As you begin to work with a new dataset, you should always investigate and document the following:
You may want to revisit these questions more than once during the exploratory and cleaning phases of your data analysis work. Understanding the context of missing values in your data will help you produce more precise analysis products.
After documenting your missing data, you’ll want to make sure that all of your missing values are represented by NA and not numeric or character values. This can be accomplished several ways:
NA value while reading data into R# define the dataset's NA value during data import
deseg_pp_clean_na <- read_csv("data/raw/invol_data_propublica.csv",
na = "N/A")
# view glimpse of cleaned version of propublica data
glimpse(deseg_pp_clean_na)
## Rows: 769
## Columns: 5
## $ District.Name <chr> "Abbeville 60", "Aberdeen School Dist", "Acadia Parish",…
## $ City <chr> "Abbeville", "Aberdeen", "Crowley", "St Louis", "Alabast…
## $ State <chr> "SC", "MS", "LA", "MO", "AL", "FL", "NC", "TN", "TX", "A…
## $ Year.Lifted <chr> "1984", "STILL OPEN", "1981", "1999", "STILL OPEN", "197…
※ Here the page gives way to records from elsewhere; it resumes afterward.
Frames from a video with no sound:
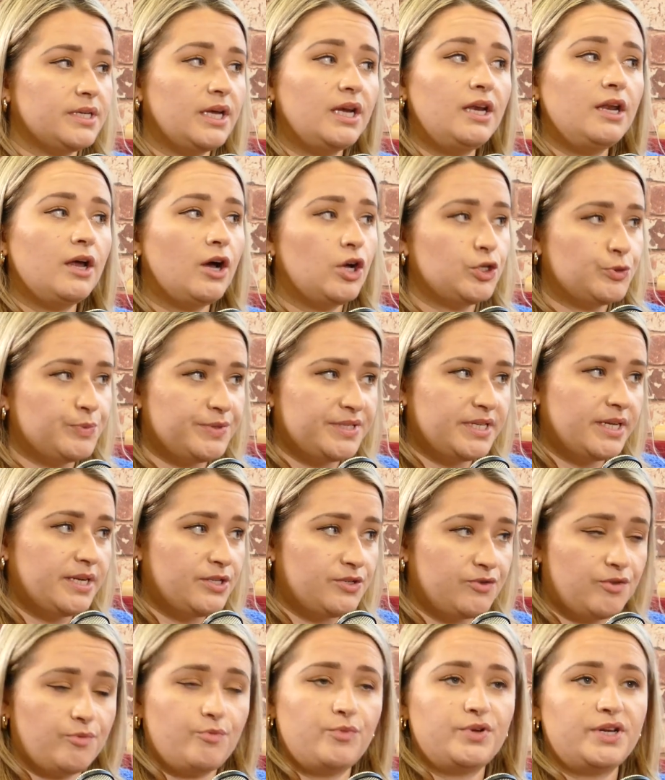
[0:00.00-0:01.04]
a large percentage
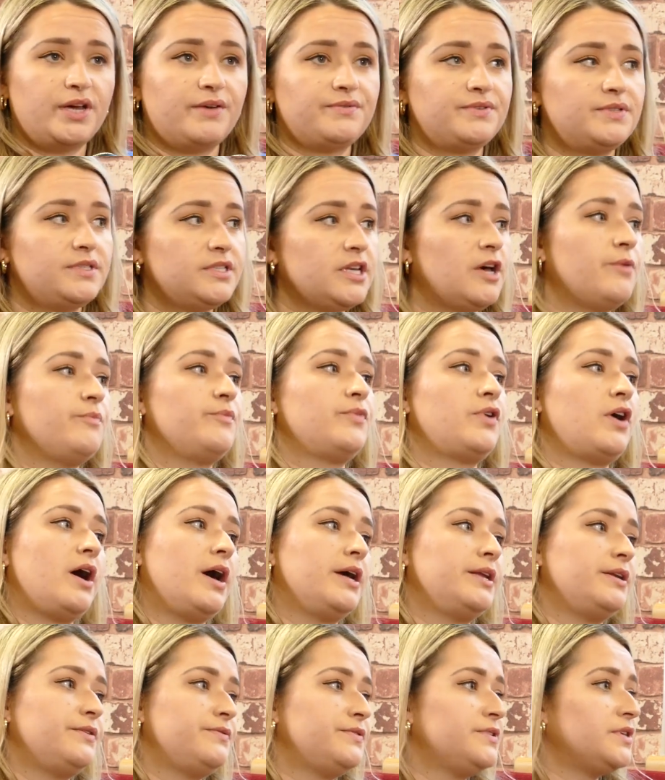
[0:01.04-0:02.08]
of them would have some
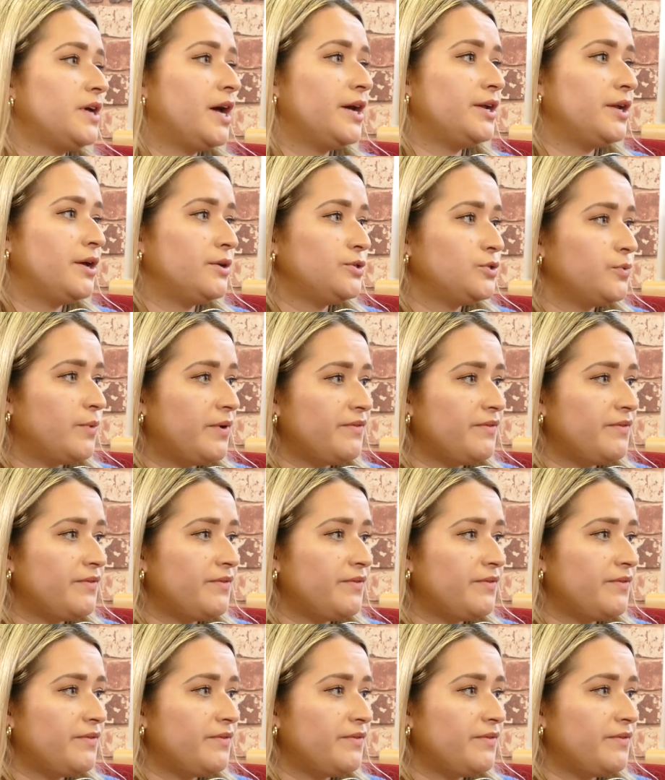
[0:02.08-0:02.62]
kind of side hustle,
## $ Year.Placed <dbl> NA, 1969, NA, NA, 1963, NA, NA, 1966, NA, NA, NA, 1968, …
# note: the Year.Placed column is now a numeric column
NA conversion# change a column's data type from character to numeric
deseg_pp_raw %>%
mutate(Year.Placed = as.numeric(Year.Lifted)) %>%
glimpse()
## Warning in mask$eval_all_mutate(quo): NAs introduced by coercion
## Rows: 769
## Columns: 5
## $ District.Name <chr> "Abbeville 60", "Aberdeen School Dist", "Acadia Parish",…
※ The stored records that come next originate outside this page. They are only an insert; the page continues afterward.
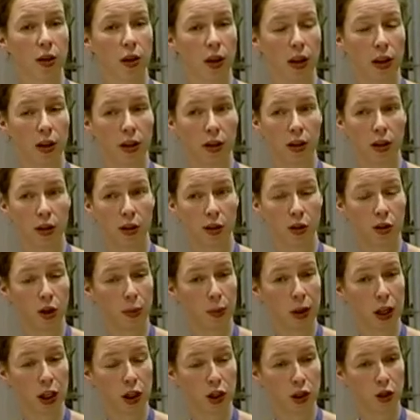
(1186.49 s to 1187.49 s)
in the
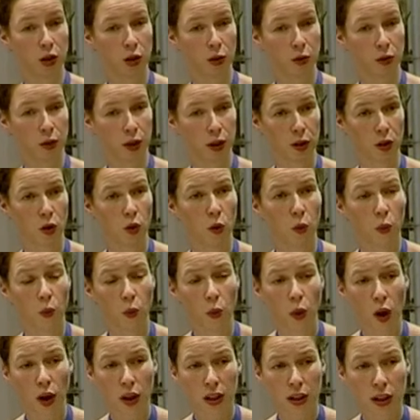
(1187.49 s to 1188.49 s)
determination of the
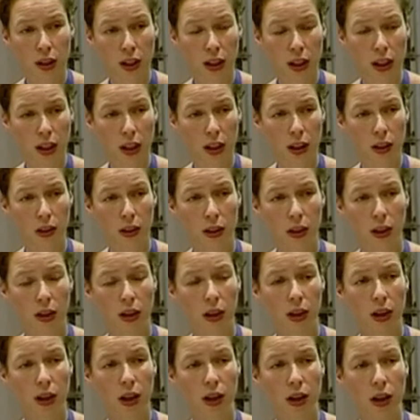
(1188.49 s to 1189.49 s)
quality
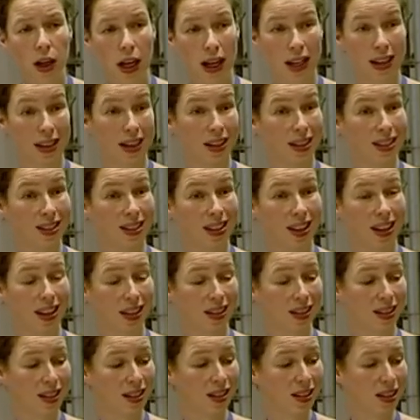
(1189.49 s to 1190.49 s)
and the
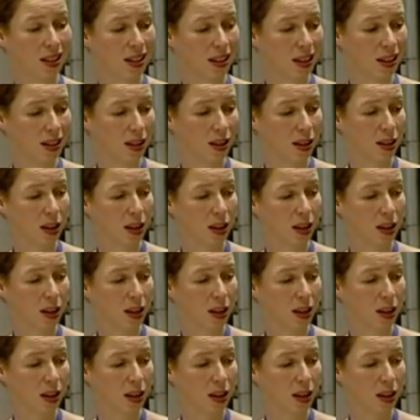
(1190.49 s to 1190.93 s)
intensity.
## $ City <chr> "Abbeville", "Aberdeen", "Crowley", "St Louis", "Alabast…
## $ State <chr> "SC", "MS", "LA", "MO", "AL", "FL", "NC", "TN", "TX", "A…
## $ Year.Lifted <chr> "1984", "STILL OPEN", "1981", "1999", "STILL OPEN", "197…
## $ Year.Placed <dbl> 1984, NA, 1981, 1999, NA, 1971, 2009, NA, 2002, 2002, NA…
# Again, the Year.Placed column is now numeric and the "N/A" values were converted to `NA`.
It’s important not to ignore missing values when you are trying to run calculations with your data. It’s so important that R will not let you ignore it:
# attempt to sum the values in vector1
sum(vector1)
## [1] NA
# attempt to summarise and extract the value of the median year deseg orders were placed
deseg_pp_clean_na %>%
summarise(avg_yr_placed = median(Year.Placed)) %>%
pull(avg_yr_placed) # pull() selects a column and transforms it into a vector
## [1] NA
In order to run a calculation on a vector or column with NA values, you will need to include an optional argument found in many R functions: na.rm = TRUE. Adding this argument to a function will ask R to ignore the NA values in the operation of that function.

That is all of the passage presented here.